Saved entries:
★ ★ ★ ★ ★ ★ ★

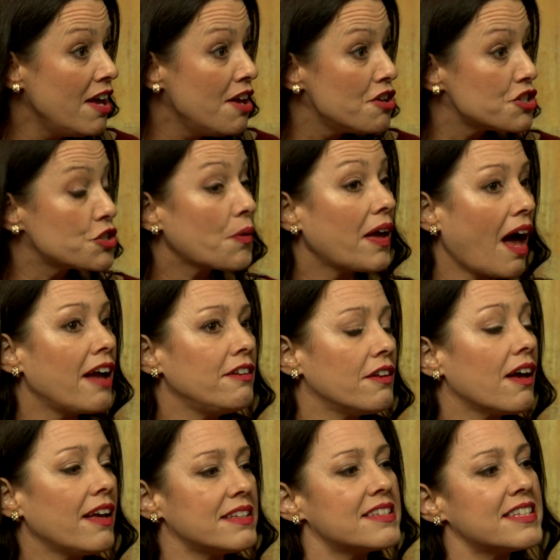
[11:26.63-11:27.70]
So
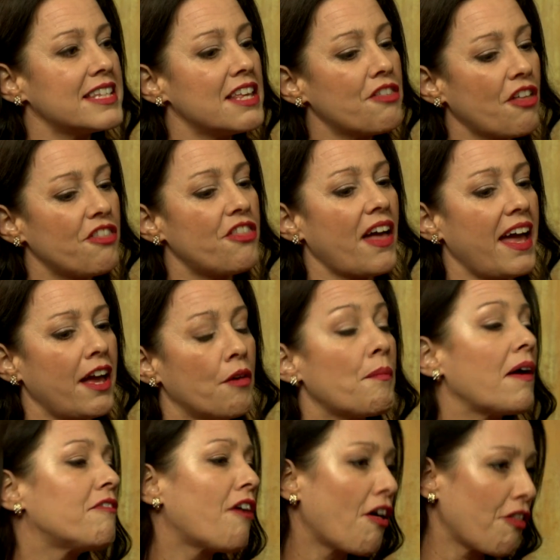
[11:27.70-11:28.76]
I see that
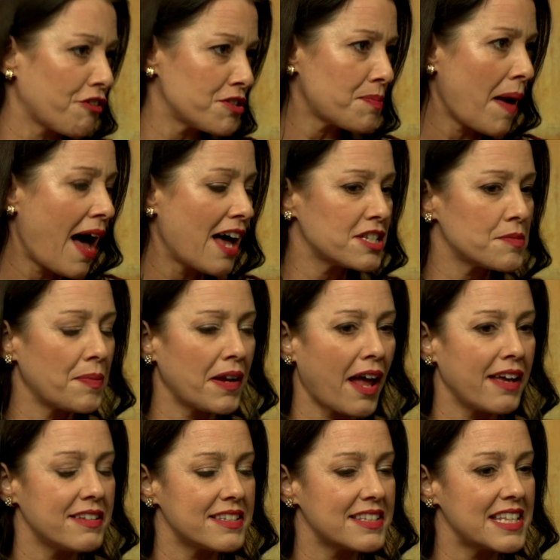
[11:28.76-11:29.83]
my father's passed, but
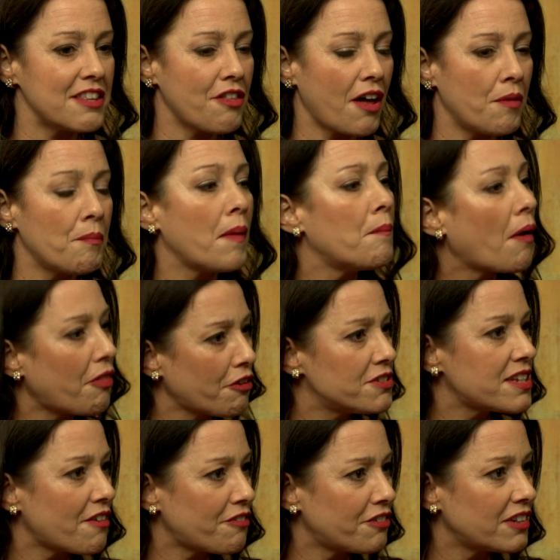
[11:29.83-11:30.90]
I see that my mother
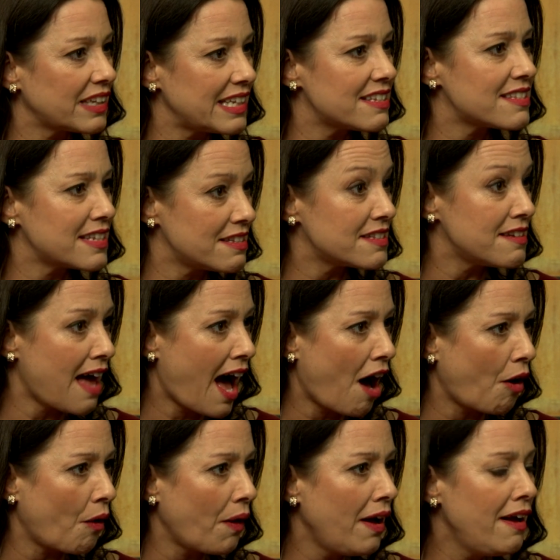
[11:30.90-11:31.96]
definitely sees
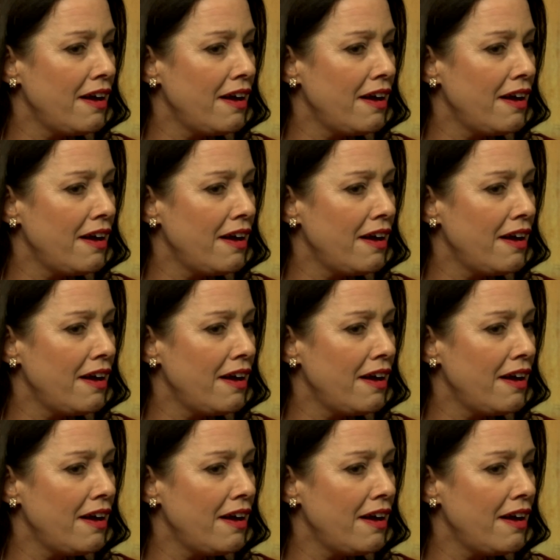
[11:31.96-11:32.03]
now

★ ★ ★ ★ ★ ★ ★

WHAT IS NEEDED: Go back to the line containing "[11:28.76-11:29.83]" and output it and every line after it through the end of the records, exactly, but not the pictures.

SOLUTION FOR THIS EXERCISE:
[11:28.76-11:29.83]
my father's passed, but
[11:29.83-11:30.90]
I see that my mother
[11:30.90-11:31.96]
definitely sees
[11:31.96-11:32.03]
now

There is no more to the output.